Me envío rosas cada tres meses.
Pongo cara de sorpresa cuando suena el timbre y me tienen que temblar un poco las piernas al firmar el recibí, claro.
Disimulo torpemente la alegría hasta que se va el recadero. Venga, que se vaya de una vez, por favor.
Llego saltarina al salón, inundado de esa puta luz otoñal que pide siempre el comodín de la llamada con voz somnolienta, mullo la alfombra o el ring -según temporada- y me siento en la posición del loto. Cuando he terminado de comerme todos los pétalos, intercalando sorbos de zumo de tomate, rompo a llorar como una niña de aproximadamente cuatro años y medio que ve con impotencia cómo cae su helado al suelo descubriendo así una de las verdades más dolorosas de este mundo: el cucurucho resultó ser una estafa, punto para el barquillero.
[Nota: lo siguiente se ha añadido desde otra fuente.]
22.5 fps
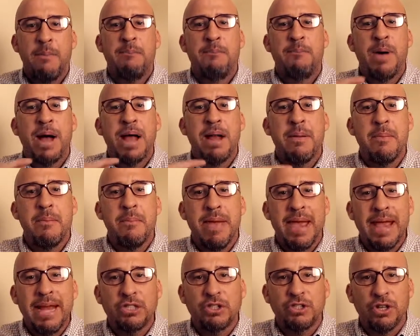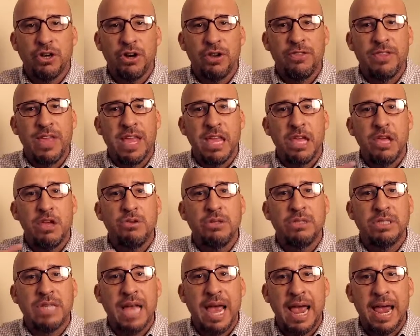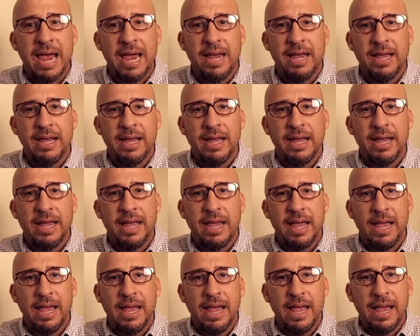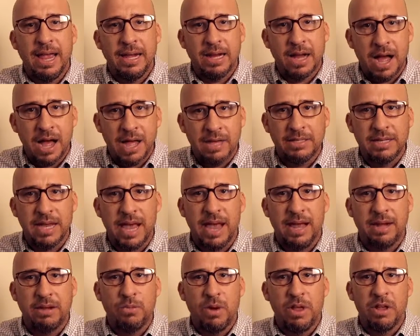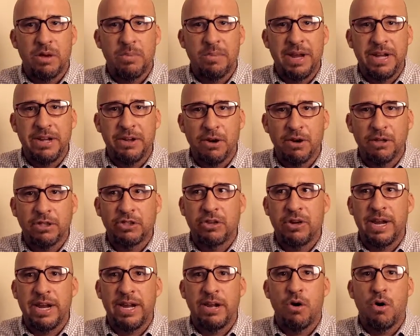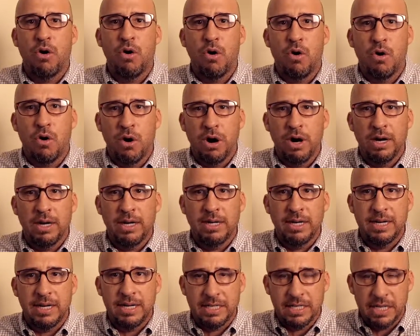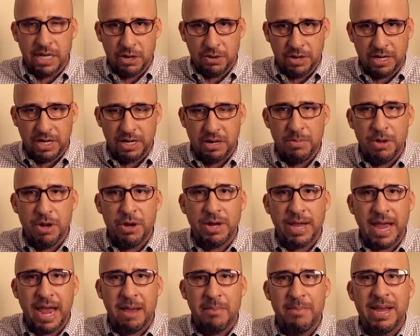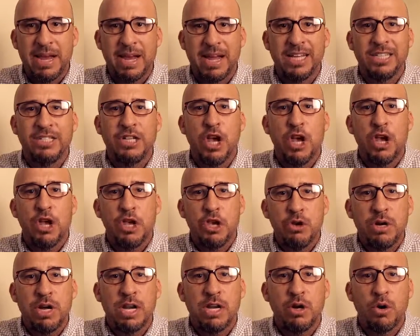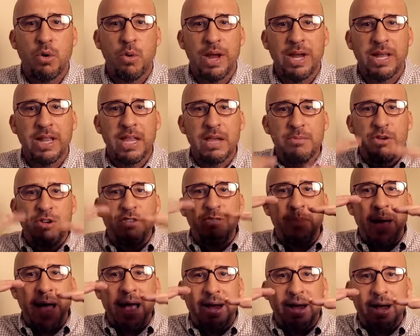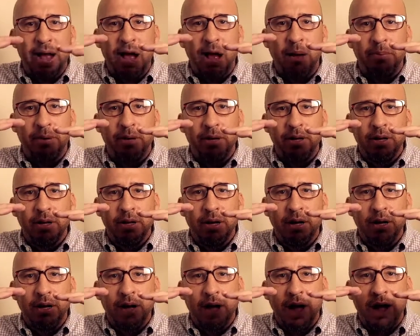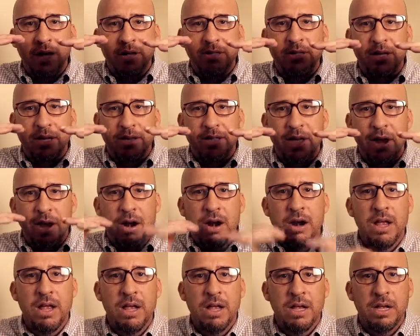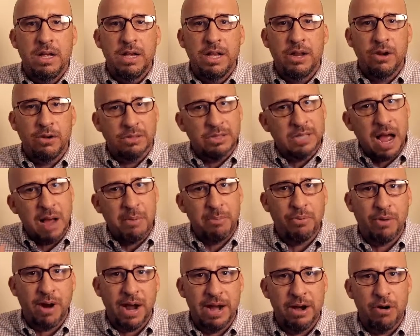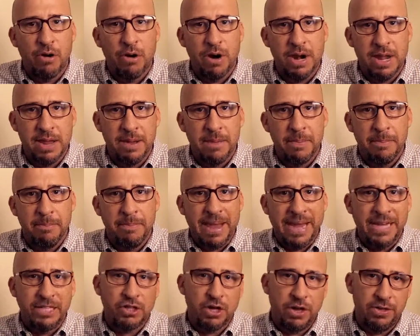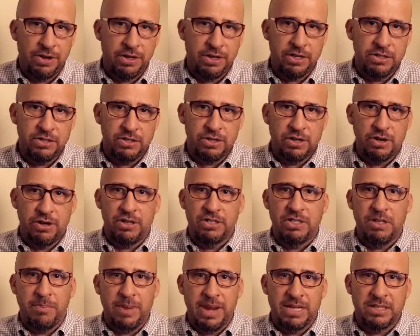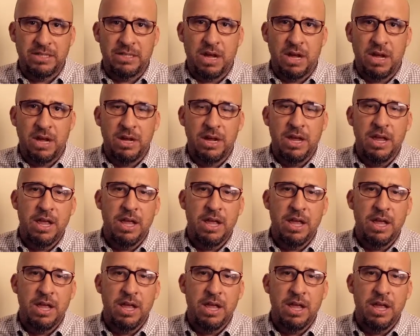But make sure that you stay in contact, whether it be nurturing or continue to communicate, because you can quickly move back up onto their top priority based on their concerns and based on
Como consigo vomitarlos todos esa misma noche, en estrepitosas carcajadas que para mí que son fingidas, me he tomado la licencia de poner "Bulímica Floral" en mi currículo. Me gusta salir de las entrevistas de trabajo dando un portazo y gritando a todos los jefazos: "¡la peor experiencia es la demostrable, cabrones!"
No pongo tarjeta, no soy tan tonta. Me reconocería la letra o, en su defecto, el propio estilo.
Ejemplo 1: "Te espero esta tarde a las puertas de la gloria. Ponte guapa."
Ejemplo 2: "Nunca un daño de amor ha sido tan corto, princesita."
Firmar con una equis me produce tanta desazón como morder un chuletón de buey en crudo.
Que no se llame nadie a engaño: las rosas repiten.
En mi casa cada tres meses, ya te digo.